City advisers are expected to share a mammoth £50m payout following Philip Green's failed attempt to win control of Marks & Spencer.

When asked how much he would be out of pocket, Mr Green said he "hadn't been bothered to find out". However, insiders believe fees paid to advisers, including Goldman Sachs and Merrill Lynch, would be around £10m.

Although the wrangle lasted eight weeks, Mr Green's team had been working on the bid since January. Said one insider: "He has been very mean and very prudent and he will have got quite a lot of work done on a 'no win, no fee' basis. But around £10m sounds reasonable to me. For everyone who loses in the City, someone wins."

Advisers to M&S, however, would have scooped considerably more. Although they spent less time on the deal, success fees were built in. Two deals were also announced, the purchase of the Per Una contract from George Davies for £125m and the sale of the personal finance unit to HSBC for £762m. One well-placed source confirmed the fees would come in at around £40m.

As well as counting its money, the City is now left trying to establish where it went wrong for the Monaco-based tycoon. He withdrew his £9.1bn, or 400p per share, approach on Wednesday, eight weeks after making his interest known at the end of May.

Mr Green's camp blame the M&S board's refusal to open the books, while Mr Green said he could not have afforded to go hostile. He also added that when Brandes, M&S's largest shareholder with 11.7 per cent of the stock, agreed to support a bid at 400p, it was on condition that M&S's board recommended the offer.

Mr Green wanted M&S to agree to 14 conditions. These included details of the Per Una contract, the value of the property portfolio and information on the pension deficit. M&S refused to bow to any of them.

"I don't think the board could reasonably let him look at the books," said Paul Mumford, a senior fund manager at Cavendish Asset Management, a small investor in M&S: "Had he walked away, he would have had privileged information, trade information. As it is, straight away he's said there's going to be a price war."

Mr Mumford believes this was another area which M&S was able to turn to its advantage, as the points were instead addressed by chief executive Stuart Rose - through such measures as buying the Per Una contract and revaluing the property portfolio. Mr Rose then announced his findings, along with a £2.3bn share buyback and a strategy for recovery, last Monday, at which point Mr Green is understood to have accepted he had lost the battle.

Others point to Mr Green's pugnacious personality as a factor. One analyst commented: "Beneath all that ranting and raving there was some logic. But he just cannot see that the way he behaves is why people don't want to work with him."

The battle was marked by a series of clashes between Mr Green and Mr Rose. Examples included an altercation outside M&S's head office, Data Protection Act notices being fired off, the delivery of prostitute calling cards, and a Financial Services Authority probe.

Although straddling both sides, the incidents added to Mr Green's infamous reputation. "It didn't help, put it that way," commented another analyst. "He still managed to get a significant level of support, but I think if he had presented it differently, quite a few more shareholders would have been willing to publicly back him."

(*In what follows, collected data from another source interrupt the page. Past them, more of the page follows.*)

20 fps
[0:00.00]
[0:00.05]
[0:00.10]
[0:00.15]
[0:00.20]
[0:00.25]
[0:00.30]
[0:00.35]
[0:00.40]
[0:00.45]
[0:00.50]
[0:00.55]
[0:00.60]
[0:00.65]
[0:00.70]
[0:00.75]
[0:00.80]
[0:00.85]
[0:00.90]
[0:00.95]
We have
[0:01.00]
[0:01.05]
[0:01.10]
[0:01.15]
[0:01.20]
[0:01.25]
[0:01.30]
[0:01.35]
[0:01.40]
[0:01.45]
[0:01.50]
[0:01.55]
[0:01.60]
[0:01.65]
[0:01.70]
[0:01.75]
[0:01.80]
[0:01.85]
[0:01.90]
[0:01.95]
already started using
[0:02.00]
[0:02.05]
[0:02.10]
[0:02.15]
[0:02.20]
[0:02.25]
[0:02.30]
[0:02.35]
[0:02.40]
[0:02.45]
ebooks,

Yet most agree the decisive move was the removal of chief executive Roger Holmes in favour of Mr Rose. Simon Proctor, a retail analyst at broker Charles Stanley, said: "The critical point came when the M&S board changed the leadership. The game totally changed."

Mr Green's approach and the subsequent defence gave M&S "a very good kick up the pants", said one senior banker. Now, however, Mr Rose must make his plans to turn M&S round work.

Commented one friend of Mr Green: "He's always going to be judged against the £4. Stuart's a great retailer but it's a big job, takes a lot of time and it's pretty tough out there.

"As for Philip, Philip's Philip. There's degrees of pissed off - it's not as if he hasn't got a bit of an empire already. He'll dwell on it for a couple of days and then go and do something else. The pressure is now on Stuart."